Sunday, February 4, 2007


I.. The fetus has been protected as any other human life by a majority of civilizations.
"Over a period of about two thousand years the state has built up a defense in behalf of children, born and unborn, against the aggressive and proprietary instincts of their progenitors.

Prior to the seventeenth century the prevailing doctrine has been that of the Aristotelian school. Aristotle taught that forty days after conception the fetus underwent a transformation that made it human. THIS NOTION WAS SUCCESSFULLY ATTACKED IN 1621 AS MEDICAL NONSENSE BY PAULO ZACCHIA in his Questiones Medico-Legales, 9.1. Therefore the medical profession gradually accepted the view that there was no valid line to be drawn within the womb and the law slowly but surely followed the medical lead." Dennis Horan, et al. "The Legal Case For The Unborn Child," Abortion and Social Justice (New York: Sheed & Ward, 1972) p. 107.

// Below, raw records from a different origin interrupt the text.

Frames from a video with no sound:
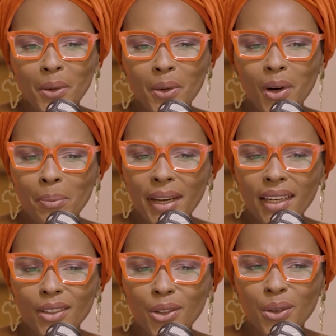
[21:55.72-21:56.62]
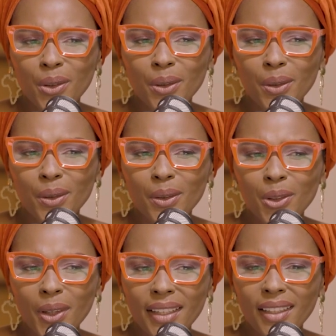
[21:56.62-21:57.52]
go back to
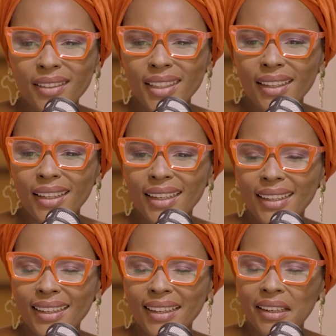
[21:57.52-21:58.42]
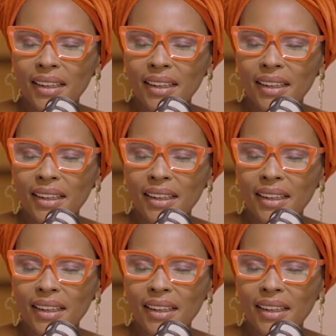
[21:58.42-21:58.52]
understanding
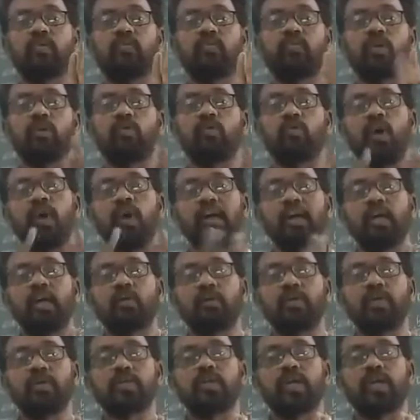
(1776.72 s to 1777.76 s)
For one
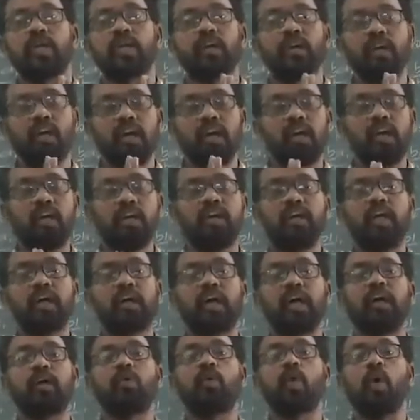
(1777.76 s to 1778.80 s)
equation, you
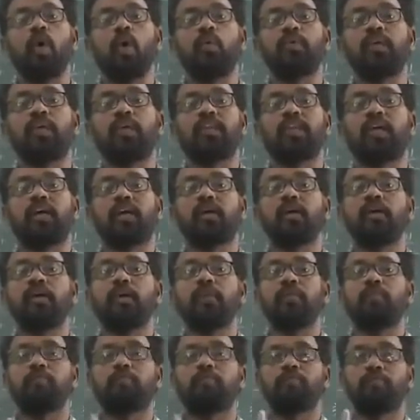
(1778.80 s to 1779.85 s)
can go with the
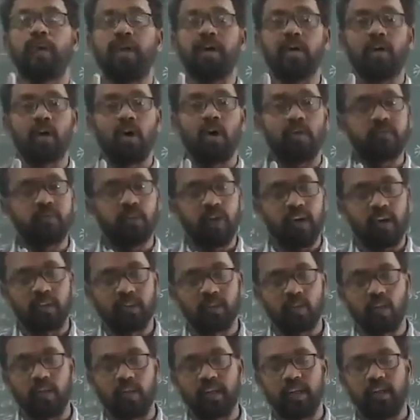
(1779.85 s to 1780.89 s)
pair
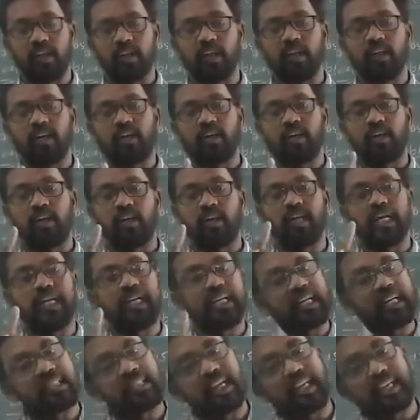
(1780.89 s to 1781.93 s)
of
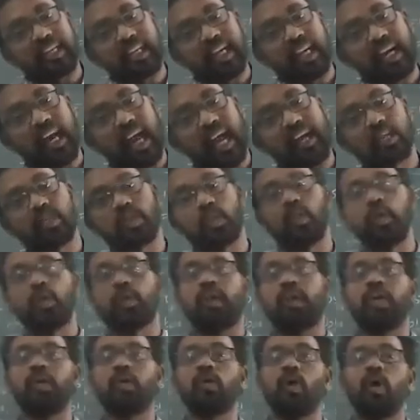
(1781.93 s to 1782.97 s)
intersecting lines. You
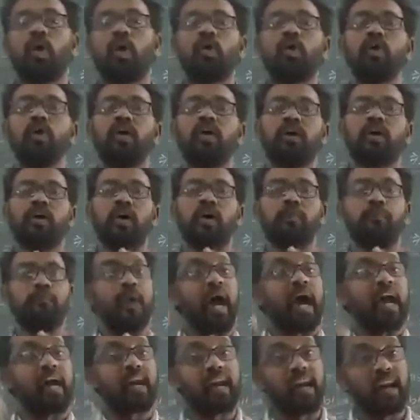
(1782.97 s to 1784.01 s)
can go
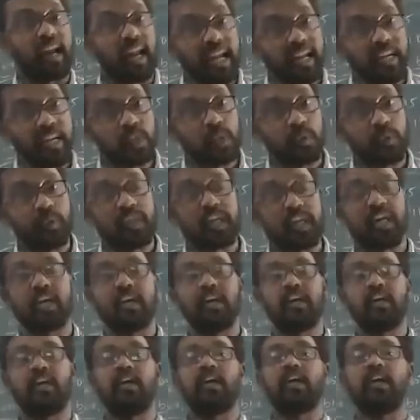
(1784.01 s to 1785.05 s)
parallel lines. We
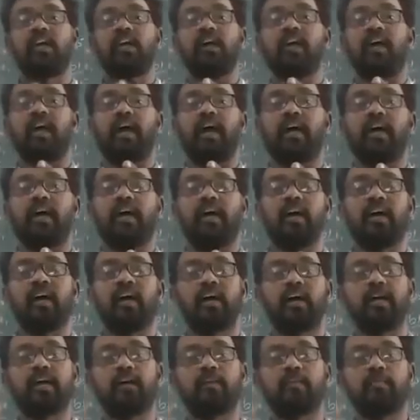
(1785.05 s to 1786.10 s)
can and
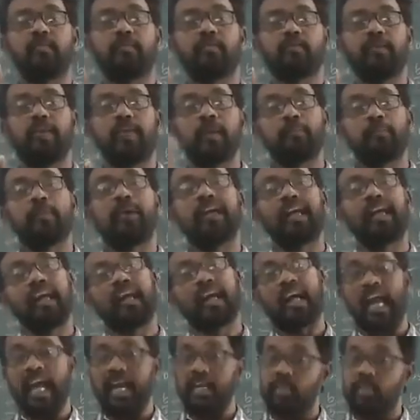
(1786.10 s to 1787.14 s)

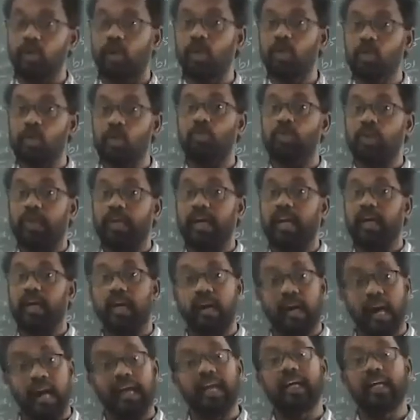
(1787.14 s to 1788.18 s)
dependent lines also. We can
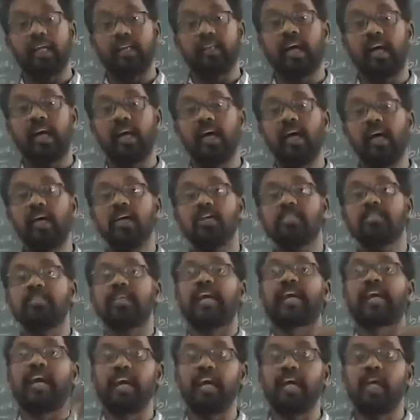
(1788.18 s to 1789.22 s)
write the
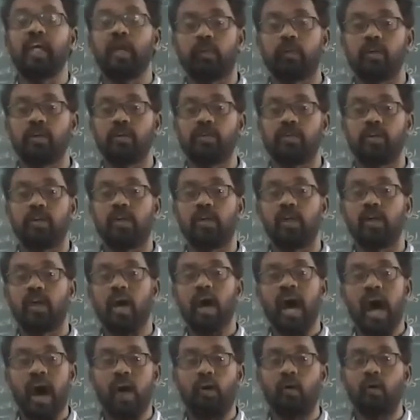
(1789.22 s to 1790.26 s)
second equation.
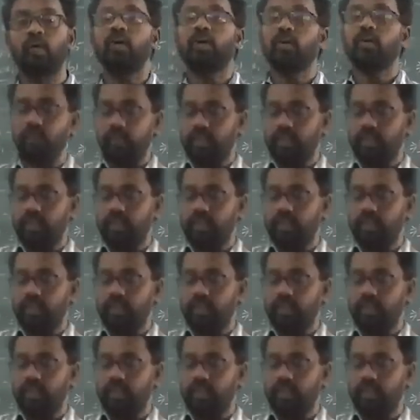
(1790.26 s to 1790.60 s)
How?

A. The Constitution does not guarantee the right to an abortion.
"Constitutional liberty is always a relative term, and, at most, means liberty regulated by just and impartial laws . . . a statute does not deprive a citizen of his liberty in the constitutional sense simply because it imposes burdens, abridges freedom of action, regulates occupations, or subjects individuals to restraints in matters which affect public interests of the rights of others." 16 American Jurist 2nd Constitutional Law, Section 60 p. 688-689.

B. The Declaration of Independence includes the unborn.
We hold these truths to be self-evident, that all men are created equal, that they are endowed by their Creator with certain unalienable rights, that among these are life, liberty and the pursuit of happiness. That to secure these rights, Governments are instituted among men, deriving their just powers from the consent of the governed. That whenever any Form of Government becomes destructive of these ends, it is the right of the people to alter or to abolish it, and to institute new government laying its foundation on such principles and organizing its powers in such form as to them shall seem most likely to effect their safety and happiness. Declaration of Independence

C. The Charter of the United Nations pledges protection of human rights.
. . . It is essential, if man is not to be compelled to have recourse, as a last resort, to rebellion against tyranny and oppression, that human rights should be protected by the rule of law. Charter of the United nations

D. The United Nations Declaration of the rights of the Child guarantees protection to the unborn.
. . . "The child, by reason of his physical and mental immaturity, needs special safeguards and care, including appropriate legal protection before as well as after birth." United Nations Declaration of the Rights of the Child, Ratified, 1959

E. Abortion is not a private matter.
Abortion is not a private matter. The destruction of human life, even "incipient" or developing life in the womb, can never be considered a private matter under our law. The contention that it is a private matter would be too ludicrous and absurd to even argue were it not so often put forth under such intellectually impeccable auspices. Would those civil libertarians who argue that abortion is a private matter argue that the exercise of civil rights is purely a private matter between the black man and the man that thwarts them? Certainly not. Just as the civil right to vote must be protected by law, so too the most fundamental and basic of all civil rights -- the Right to Life -- must be protected by law. Dennis Horan,, "The Legal Case For The Unborn Child," Abortion and Social Justice (Sheed and Ward, New York, 1972) p. 105.

Nor is abortion merely a sectarian religious problem or one for the area of "private" morality. Abortion is nothing less than a question of civil rights: Does the unborn child have a civil right to live? If he or she does, is it not then the duty of all citizens in a pluralistic society regardless of religious faith or private moral sensitivities, to protect the unborn child's civil rights?